*Data provided:*

Segment Open

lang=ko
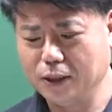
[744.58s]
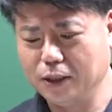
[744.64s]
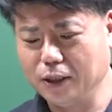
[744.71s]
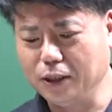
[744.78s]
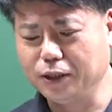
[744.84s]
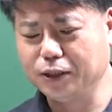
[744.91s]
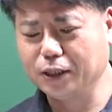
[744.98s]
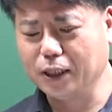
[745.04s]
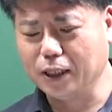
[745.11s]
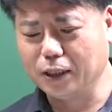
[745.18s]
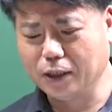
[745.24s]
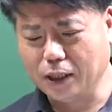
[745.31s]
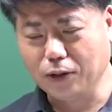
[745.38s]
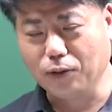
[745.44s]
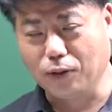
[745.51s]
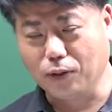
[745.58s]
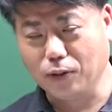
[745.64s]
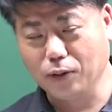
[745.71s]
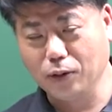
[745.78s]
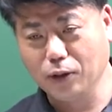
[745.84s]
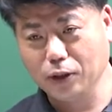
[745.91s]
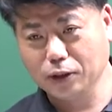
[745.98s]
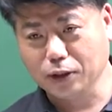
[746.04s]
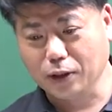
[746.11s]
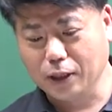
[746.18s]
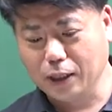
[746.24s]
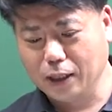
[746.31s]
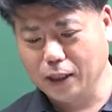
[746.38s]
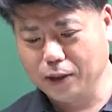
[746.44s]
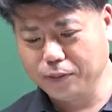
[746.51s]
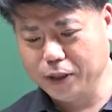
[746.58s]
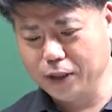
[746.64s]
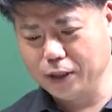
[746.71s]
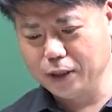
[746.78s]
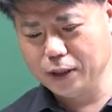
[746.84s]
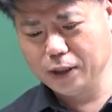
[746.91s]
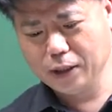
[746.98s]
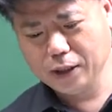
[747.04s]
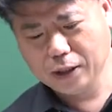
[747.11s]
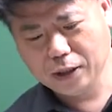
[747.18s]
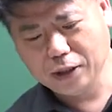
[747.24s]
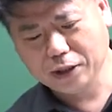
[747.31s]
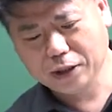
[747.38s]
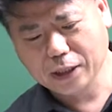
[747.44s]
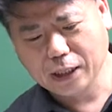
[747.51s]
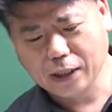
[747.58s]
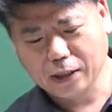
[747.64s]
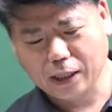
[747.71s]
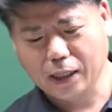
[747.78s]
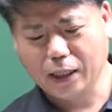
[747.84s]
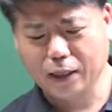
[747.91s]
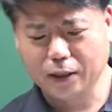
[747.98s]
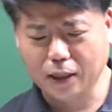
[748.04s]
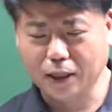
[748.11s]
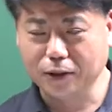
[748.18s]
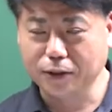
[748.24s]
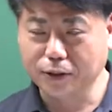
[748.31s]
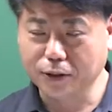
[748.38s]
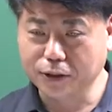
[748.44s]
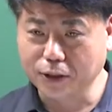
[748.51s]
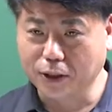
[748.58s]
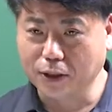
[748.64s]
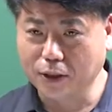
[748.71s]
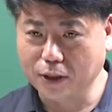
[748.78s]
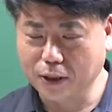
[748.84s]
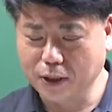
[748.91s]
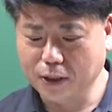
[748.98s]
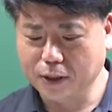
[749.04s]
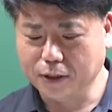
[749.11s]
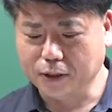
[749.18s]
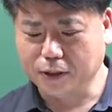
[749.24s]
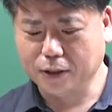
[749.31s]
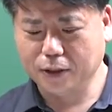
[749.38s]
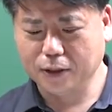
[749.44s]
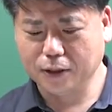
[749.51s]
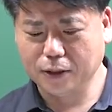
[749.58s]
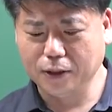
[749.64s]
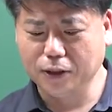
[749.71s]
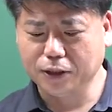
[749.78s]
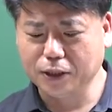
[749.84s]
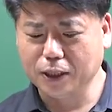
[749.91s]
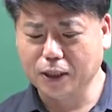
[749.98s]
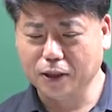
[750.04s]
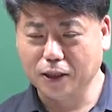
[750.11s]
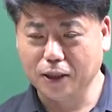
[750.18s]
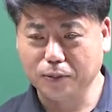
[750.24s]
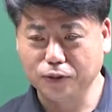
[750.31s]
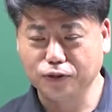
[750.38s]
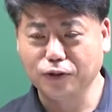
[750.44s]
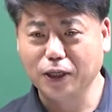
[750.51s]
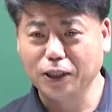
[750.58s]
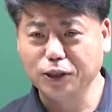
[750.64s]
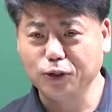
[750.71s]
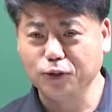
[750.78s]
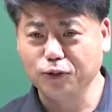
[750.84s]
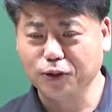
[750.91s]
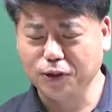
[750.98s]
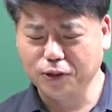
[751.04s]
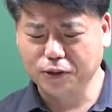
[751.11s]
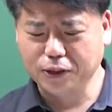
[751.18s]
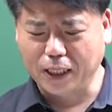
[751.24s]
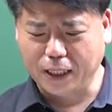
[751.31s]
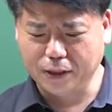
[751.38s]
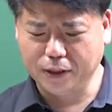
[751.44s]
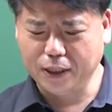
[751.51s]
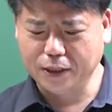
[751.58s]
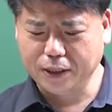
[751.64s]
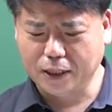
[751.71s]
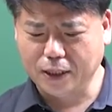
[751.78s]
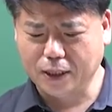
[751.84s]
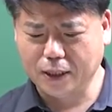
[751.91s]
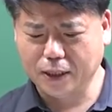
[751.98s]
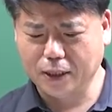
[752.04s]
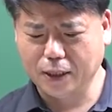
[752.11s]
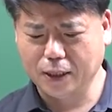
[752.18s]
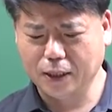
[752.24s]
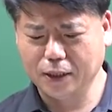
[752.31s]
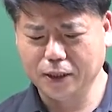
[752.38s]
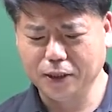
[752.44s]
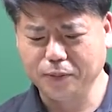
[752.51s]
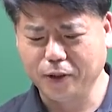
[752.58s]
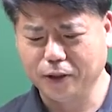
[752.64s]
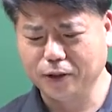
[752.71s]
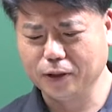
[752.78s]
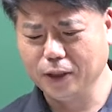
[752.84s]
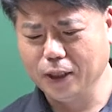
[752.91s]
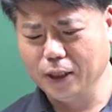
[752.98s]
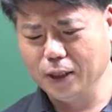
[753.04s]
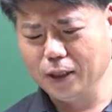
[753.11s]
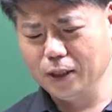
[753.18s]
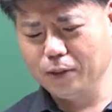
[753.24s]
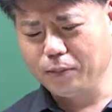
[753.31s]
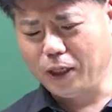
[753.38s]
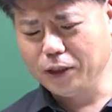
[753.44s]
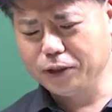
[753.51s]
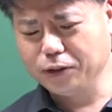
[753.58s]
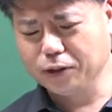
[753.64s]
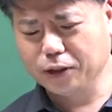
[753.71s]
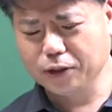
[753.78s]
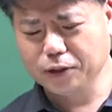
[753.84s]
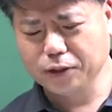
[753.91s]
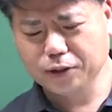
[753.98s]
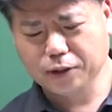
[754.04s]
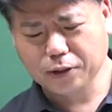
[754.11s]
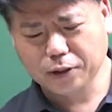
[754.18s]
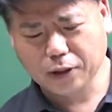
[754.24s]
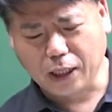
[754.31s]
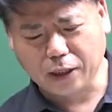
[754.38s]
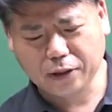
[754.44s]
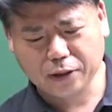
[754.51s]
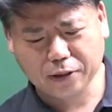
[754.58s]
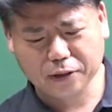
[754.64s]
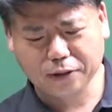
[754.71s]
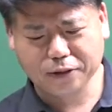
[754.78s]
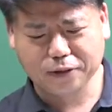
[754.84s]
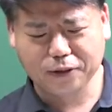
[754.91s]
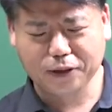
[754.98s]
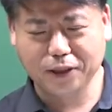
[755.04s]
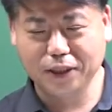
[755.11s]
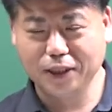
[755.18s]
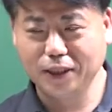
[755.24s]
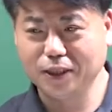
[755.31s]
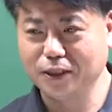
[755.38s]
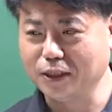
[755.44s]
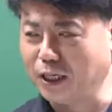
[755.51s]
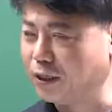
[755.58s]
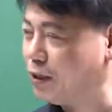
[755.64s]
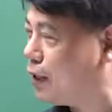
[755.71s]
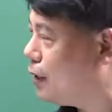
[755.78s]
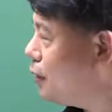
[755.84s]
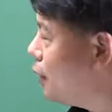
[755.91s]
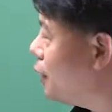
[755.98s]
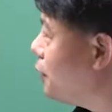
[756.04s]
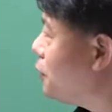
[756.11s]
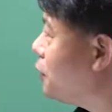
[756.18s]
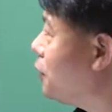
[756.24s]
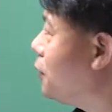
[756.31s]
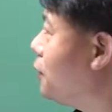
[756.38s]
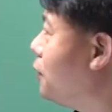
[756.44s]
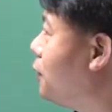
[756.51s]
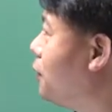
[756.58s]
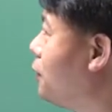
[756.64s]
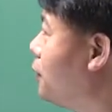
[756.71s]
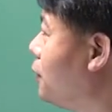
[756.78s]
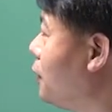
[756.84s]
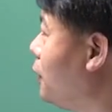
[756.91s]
일치가 되고 전압이 일치가 돼야 되는 거죠. 아, 일치가 안 되면 순환전류 걸려서 안 되잖아. 2번 발전기 극성을 같은 극성끼리 당연한 얘기죠.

Segment Closed

*What is being asked:* Restate the full listing word for word, excluding images.

*Response area:*
lang=ko
[744.58s]
[744.64s]
[744.71s]
[744.78s]
[744.84s]
[744.91s]
[744.98s]
[745.04s]
[745.11s]
[745.18s]
[745.24s]
[745.31s]
[745.38s]
[745.44s]
[745.51s]
[745.58s]
[745.64s]
[745.71s]
[745.78s]
[745.84s]
[745.91s]
[745.98s]
[746.04s]
[746.11s]
[746.18s]
[746.24s]
[746.31s]
[746.38s]
[746.44s]
[746.51s]
[746.58s]
[746.64s]
[746.71s]
[746.78s]
[746.84s]
[746.91s]
[746.98s]
[747.04s]
[747.11s]
[747.18s]
[747.24s]
[747.31s]
[747.38s]
[747.44s]
[747.51s]
[747.58s]
[747.64s]
[747.71s]
[747.78s]
[747.84s]
[747.91s]
[747.98s]
[748.04s]
[748.11s]
[748.18s]
[748.24s]
[748.31s]
[748.38s]
[748.44s]
[748.51s]
[748.58s]
[748.64s]
[748.71s]
[748.78s]
[748.84s]
[748.91s]
[748.98s]
[749.04s]
[749.11s]
[749.18s]
[749.24s]
[749.31s]
[749.38s]
[749.44s]
[749.51s]
[749.58s]
[749.64s]
[749.71s]
[749.78s]
[749.84s]
[749.91s]
[749.98s]
[750.04s]
[750.11s]
[750.18s]
[750.24s]
[750.31s]
[750.38s]
[750.44s]
[750.51s]
[750.58s]
[750.64s]
[750.71s]
[750.78s]
[750.84s]
[750.91s]
[750.98s]
[751.04s]
[751.11s]
[751.18s]
[751.24s]
[751.31s]
[751.38s]
[751.44s]
[751.51s]
[751.58s]
[751.64s]
[751.71s]
[751.78s]
[751.84s]
[751.91s]
[751.98s]
[752.04s]
[752.11s]
[752.18s]
[752.24s]
[752.31s]
[752.38s]
[752.44s]
[752.51s]
[752.58s]
[752.64s]
[752.71s]
[752.78s]
[752.84s]
[752.91s]
[752.98s]
[753.04s]
[753.11s]
[753.18s]
[753.24s]
[753.31s]
[753.38s]
[753.44s]
[753.51s]
[753.58s]
[753.64s]
[753.71s]
[753.78s]
[753.84s]
[753.91s]
[753.98s]
[754.04s]
[754.11s]
[754.18s]
[754.24s]
[754.31s]
[754.38s]
[754.44s]
[754.51s]
[754.58s]
[754.64s]
[754.71s]
[754.78s]
[754.84s]
[754.91s]
[754.98s]
[755.04s]
[755.11s]
[755.18s]
[755.24s]
[755.31s]
[755.38s]
[755.44s]
[755.51s]
[755.58s]
[755.64s]
[755.71s]
[755.78s]
[755.84s]
[755.91s]
[755.98s]
[756.04s]
[756.11s]
[756.18s]
[756.24s]
[756.31s]
[756.38s]
[756.44s]
[756.51s]
[756.58s]
[756.64s]
[756.71s]
[756.78s]
[756.84s]
[756.91s]
일치가 되고 전압이 일치가 돼야 되는 거죠. 아, 일치가 안 되면 순환전류 걸려서 안 되잖아. 2번 발전기 극성을 같은 극성끼리 당연한 얘기죠.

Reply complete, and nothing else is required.